Stadt Kleve muss Bodengutachten für Hallenbad-Gelände erstellen

Bodengutachten erforderlich : Sorge um Altlasten unter dem Bad

Wo jetzt noch das Klever Hallenbad steht, befand sich von 1858 bis 1906 eine Gasfabrik. Der Kreis befürchtet, dass der Boden unter dem Bad verunreinigt sein könnte. Bevor die Stadt das Areal als Baugebiet ausweist, will sie das prüfen.

Die Tage des Klever Hallenbads sind gezählt. Die Stadt Kleve wird das Hallenbad abreißen und möchte an seiner Stelle ein Baugebiet entwickeln. Die Untere Bodenschutzbehörde des Kreises Kleve hat jedoch Bedenken angemeldet. Die Behörde führt ein Kataster über so genannte „altlast-verdächtige Flächen“. Derzeit sind darin etwa 1000 Grundstücke enthalten, für die aufgrund ihrer vorherigen Nutzung nicht ausgeschlossen werden kann, das Boden oder Grundwasser verunreinigt sind. Die Fläche, auf der das Hallenbad steht, ist eines dieser Grundstücke.

In einer Stellungnahme an die Bezirksregierung Düsseldorf weist die Untere Bodenschutzbehörde darauf hin, dass sich das Stadtbad im Bereich eines ehemaligen Gaswerkes befindet. Bevor ein Bebauungsplan aufgestellt wird, sei daher zunächst eine Auswertung historischer Erkenntnisse notwendig, um festzuhalten, wo genau sich das Gaswerk befunden hat und welche Informationen vorliegen. „Danach wäre zu entscheiden, welche weitergehenden Untersuchungen erforderlich sind“, so die Behörde.

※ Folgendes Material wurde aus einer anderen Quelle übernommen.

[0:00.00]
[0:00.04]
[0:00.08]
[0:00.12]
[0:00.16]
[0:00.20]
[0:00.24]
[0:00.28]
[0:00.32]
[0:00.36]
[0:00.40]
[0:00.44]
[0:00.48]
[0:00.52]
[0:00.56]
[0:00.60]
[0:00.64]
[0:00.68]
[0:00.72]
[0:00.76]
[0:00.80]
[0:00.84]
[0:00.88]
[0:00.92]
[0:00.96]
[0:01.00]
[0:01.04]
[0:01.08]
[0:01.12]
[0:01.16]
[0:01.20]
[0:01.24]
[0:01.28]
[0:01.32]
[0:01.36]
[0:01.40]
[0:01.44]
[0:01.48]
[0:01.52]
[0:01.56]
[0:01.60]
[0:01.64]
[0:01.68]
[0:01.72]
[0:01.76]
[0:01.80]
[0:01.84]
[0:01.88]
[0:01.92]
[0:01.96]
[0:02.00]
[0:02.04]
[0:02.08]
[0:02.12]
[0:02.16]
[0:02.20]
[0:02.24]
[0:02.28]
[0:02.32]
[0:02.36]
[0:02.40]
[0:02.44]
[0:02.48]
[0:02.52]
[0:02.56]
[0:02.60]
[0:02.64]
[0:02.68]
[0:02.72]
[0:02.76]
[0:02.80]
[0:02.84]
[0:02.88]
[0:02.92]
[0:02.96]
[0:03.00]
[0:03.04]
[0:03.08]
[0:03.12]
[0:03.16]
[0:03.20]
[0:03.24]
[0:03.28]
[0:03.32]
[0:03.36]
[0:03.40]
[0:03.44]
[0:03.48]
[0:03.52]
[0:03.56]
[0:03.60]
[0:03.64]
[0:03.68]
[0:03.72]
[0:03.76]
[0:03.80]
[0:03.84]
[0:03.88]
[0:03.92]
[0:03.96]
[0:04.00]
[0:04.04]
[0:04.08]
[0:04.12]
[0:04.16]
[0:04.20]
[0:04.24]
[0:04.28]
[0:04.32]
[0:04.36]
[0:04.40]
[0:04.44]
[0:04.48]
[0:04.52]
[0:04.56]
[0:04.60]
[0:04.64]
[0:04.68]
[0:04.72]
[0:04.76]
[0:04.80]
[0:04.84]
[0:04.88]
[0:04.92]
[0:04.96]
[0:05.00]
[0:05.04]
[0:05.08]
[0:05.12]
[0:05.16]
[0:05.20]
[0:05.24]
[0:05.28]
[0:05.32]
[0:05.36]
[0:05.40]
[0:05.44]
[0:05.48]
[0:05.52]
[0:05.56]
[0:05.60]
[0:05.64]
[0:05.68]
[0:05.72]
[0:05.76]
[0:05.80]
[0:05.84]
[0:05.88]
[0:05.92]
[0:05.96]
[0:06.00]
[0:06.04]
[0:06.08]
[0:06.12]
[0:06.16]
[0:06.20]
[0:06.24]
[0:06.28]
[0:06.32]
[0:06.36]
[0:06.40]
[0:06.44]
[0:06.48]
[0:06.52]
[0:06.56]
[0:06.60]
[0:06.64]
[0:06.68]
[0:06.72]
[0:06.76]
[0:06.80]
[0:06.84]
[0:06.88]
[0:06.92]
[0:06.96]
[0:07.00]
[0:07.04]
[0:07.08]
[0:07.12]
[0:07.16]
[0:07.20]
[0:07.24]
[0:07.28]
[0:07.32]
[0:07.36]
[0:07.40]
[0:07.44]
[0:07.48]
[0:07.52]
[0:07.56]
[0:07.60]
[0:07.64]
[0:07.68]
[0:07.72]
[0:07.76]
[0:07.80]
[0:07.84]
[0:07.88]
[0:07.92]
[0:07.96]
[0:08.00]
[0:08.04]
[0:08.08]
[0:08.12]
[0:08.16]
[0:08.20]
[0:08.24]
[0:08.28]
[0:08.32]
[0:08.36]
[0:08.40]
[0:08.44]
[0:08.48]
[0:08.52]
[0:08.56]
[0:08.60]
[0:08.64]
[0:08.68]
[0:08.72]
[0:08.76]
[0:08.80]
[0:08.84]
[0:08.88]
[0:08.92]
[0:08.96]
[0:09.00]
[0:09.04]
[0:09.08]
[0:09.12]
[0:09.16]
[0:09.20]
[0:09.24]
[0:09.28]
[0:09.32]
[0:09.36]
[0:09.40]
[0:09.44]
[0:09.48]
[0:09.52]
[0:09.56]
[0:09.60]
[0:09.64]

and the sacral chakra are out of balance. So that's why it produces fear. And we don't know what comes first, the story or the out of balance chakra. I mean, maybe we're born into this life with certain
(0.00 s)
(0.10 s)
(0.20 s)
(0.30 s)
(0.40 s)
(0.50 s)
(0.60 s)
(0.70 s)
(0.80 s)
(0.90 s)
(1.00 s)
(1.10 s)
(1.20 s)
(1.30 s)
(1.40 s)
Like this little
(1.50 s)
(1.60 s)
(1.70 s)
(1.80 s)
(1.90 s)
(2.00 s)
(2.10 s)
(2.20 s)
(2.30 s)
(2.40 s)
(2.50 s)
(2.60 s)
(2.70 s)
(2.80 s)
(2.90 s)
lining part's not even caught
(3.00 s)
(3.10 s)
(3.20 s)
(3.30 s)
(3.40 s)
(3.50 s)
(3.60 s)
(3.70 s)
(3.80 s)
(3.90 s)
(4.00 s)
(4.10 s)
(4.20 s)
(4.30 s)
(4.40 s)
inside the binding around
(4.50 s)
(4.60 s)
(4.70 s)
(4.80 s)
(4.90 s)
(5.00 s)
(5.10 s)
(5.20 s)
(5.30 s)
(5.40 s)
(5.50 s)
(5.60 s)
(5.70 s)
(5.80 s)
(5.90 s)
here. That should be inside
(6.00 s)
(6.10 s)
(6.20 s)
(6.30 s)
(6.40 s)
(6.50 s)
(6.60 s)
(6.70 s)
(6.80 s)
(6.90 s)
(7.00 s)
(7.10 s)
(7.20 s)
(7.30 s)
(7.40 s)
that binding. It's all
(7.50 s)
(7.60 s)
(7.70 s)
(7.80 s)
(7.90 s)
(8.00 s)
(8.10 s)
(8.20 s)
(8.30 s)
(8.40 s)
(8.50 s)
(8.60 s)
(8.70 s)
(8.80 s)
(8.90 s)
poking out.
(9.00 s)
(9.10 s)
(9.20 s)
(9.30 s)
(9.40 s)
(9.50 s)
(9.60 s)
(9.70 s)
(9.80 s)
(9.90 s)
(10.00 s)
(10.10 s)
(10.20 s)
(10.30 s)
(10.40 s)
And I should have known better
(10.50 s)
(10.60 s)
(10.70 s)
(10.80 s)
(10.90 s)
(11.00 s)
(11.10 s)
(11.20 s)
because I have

Diese Erkenntnisse hat die Behörde bislang gewonnen: Der Standort des Schwimmbads mitsamt der Außenflächen wurde als Verdachtsfläche erfasst und wird unter der Bezeichnung „Gasfabrik am Königsgarten“ geführt. Archivrecherchen hatten ergeben, dass dort zwischen den Jahren 1858 und 1906 eine Gasfabrik betrieben wurde. Die Behörde weist darauf hin, dass der Boden, auf dem das Stadtbad steht, möglicherweise verunreinigt sein könnte. Sie regt an, bevor das Areal als Baugebiet ausgewiesen wird, „Boden-, Bodenluft- und Grundwassersondierungen durchzuführen“. Mögliche Schadstoffe seien PAKs, BTEX, Kohlenwasserstoffe, Cyanide, Phenole, Schwefel sowie Schwermetalle, so die Behörde. Dieser Anregung möchte die Stadt Kleve auch nachkommen und das weitere Verfahren mit dem Kreis abstimmen.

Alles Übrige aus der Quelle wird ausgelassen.